In our opinion, Overstock -- recently down 1.5% to $23.50 -- is best avoided ahead of its fourth-quarter report Tuesday morning.

Overstock secures inventory from retailers at discount prices, which it sells to consumers on its Web site. In its higher-margin fulfillment business, Overstock forms partnerships with retailers and manufacturers -- 380 third parties according to its 2004 annual report -- to sell products through its Web sites.

Overstock has experienced rapid revenue growth from these businesses, having generated $707 million in the 12 months ended Sept. 30 vs. just $25.5 million in 2001. (Overstock also runs an auction site, similar to

eBay's

(EBAY) - Get eBay Inc. Report

, and operates in the travel business; neither is a meaningful revenue contributor at present.)

Unfortunately, this surge in revenue has not yielded much in the way of profits, due, in part, to a substantial increase in advertising spending. During the third-quarter 2005, sales and marketing expenses jumped 91% year over year to $17.96 million. The largest component of this expense was the $17.2 million the company spent on advertising, a 22% increase from the second quarter.

Sales were up 64% on a year-over-year basis and 12% sequentially to $169 million. While that's impressive on a stand-alone basis, the company posted an operating loss of $11.2 million, a loss 2.7 times wider than the year-ago period.

Things don't appear to be improving.
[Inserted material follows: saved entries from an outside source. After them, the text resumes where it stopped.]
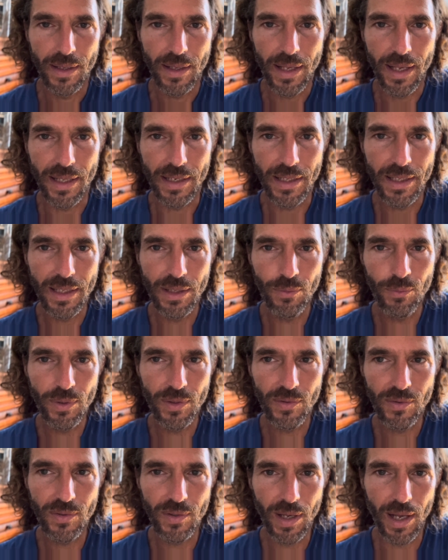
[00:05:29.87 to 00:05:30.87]
And he
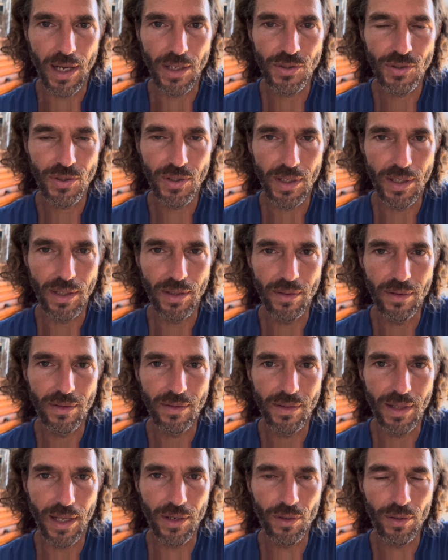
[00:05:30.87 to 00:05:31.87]
was actually
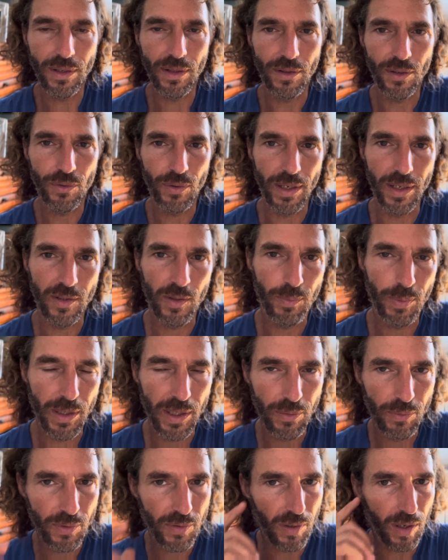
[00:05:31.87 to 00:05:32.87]
not only the greatest, but
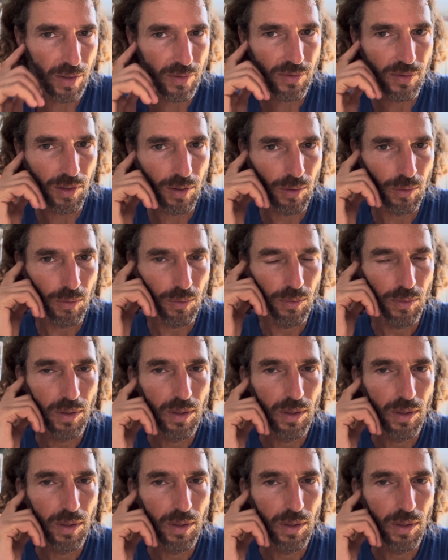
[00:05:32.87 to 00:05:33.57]
he was also,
On Dec. 27, Overstock lowered its financial expectations for the full year, saying that holiday sales were disappointing. Overstock said revenue would hit its target for an increase of 60% to 100% from year-ago levels, implying a revenue range of $790 million to $990 million. But the company said net income would be a percentage or two less than its prior target of break-even and operating cash flow will be negative.
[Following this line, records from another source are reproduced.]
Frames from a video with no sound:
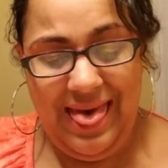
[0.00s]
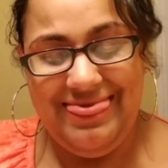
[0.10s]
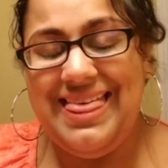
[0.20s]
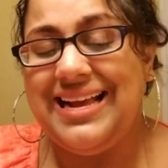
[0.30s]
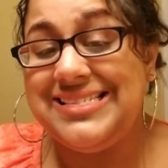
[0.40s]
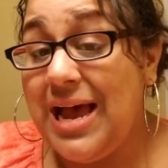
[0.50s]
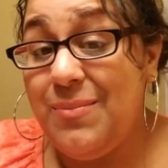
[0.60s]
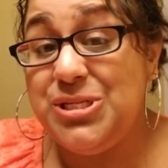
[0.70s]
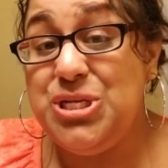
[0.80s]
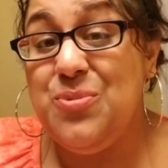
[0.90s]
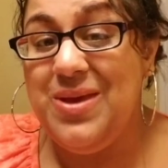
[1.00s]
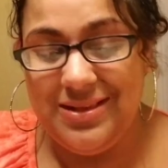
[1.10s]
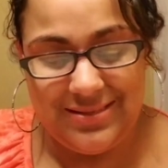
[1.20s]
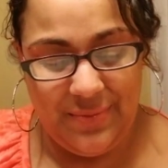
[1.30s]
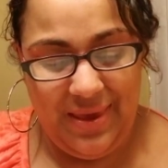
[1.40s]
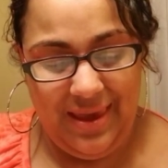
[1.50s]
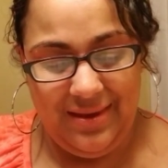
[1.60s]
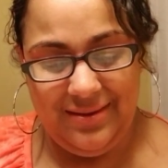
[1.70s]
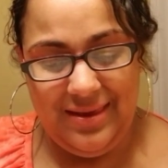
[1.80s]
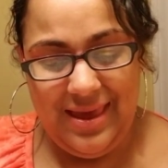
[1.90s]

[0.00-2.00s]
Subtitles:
That's how much you mean to me.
The revenue range implies a growth rate far superior to most companies in our coverage universe, but without profitability, that growth means very little. This leads us to doubt whether Overstock can ever leverage its sales growth into operating income, let alone net income.

Unfortunately for Overstock, things have gotten worse at an inopportune time. The company ended the third quarter with its highest inventory balance in its history at $94.6 million, up 172% from year ago levels and 58% from the second quarter. In an effort to move this inventory off its books, Overstock offered free shipping for much of December, which will likely weigh on fourth-quarter margins and cash flow. In other words, Overstock made a very bold bet on outstanding sales for the December quarter, and we don't believe it will pay off.
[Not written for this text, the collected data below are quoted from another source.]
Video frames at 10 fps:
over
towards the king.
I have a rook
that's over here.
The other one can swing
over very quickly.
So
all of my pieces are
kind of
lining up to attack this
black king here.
As Overstock struggles to generate profits, the company's liquidity position takes on increased importance.

No Crisis, but Concerns

At the end of the third quarter, Overstock reported $2.6 million in cash and $74.2 million in marketable securities. The company finished the quarter with shareholder equity of $91.4 million. Overstock does not appear to be facing any near-term liquidity crunch.

However, we believe there are four elements of Overstock's liquidity situation that investors should focus on:

First, at the end of the third quarter, the company's cash balance (not including marketable securities, which we address below) was down to $2.6 million from the end of 2004 when, thanks to a $120 million convertible bond offering with a 3.75% interest rate, the company was flush with $198.7 million in cash. Since then, the company has purchased foreign corporate securities due to mature in November 2006 for $49.9 million and spent some $47.5 million on call options on its own stock to facilitate its stock buyback program. Additionally, Overstock has about $80 million in borrowings available under its two credit lines with Wells Fargo.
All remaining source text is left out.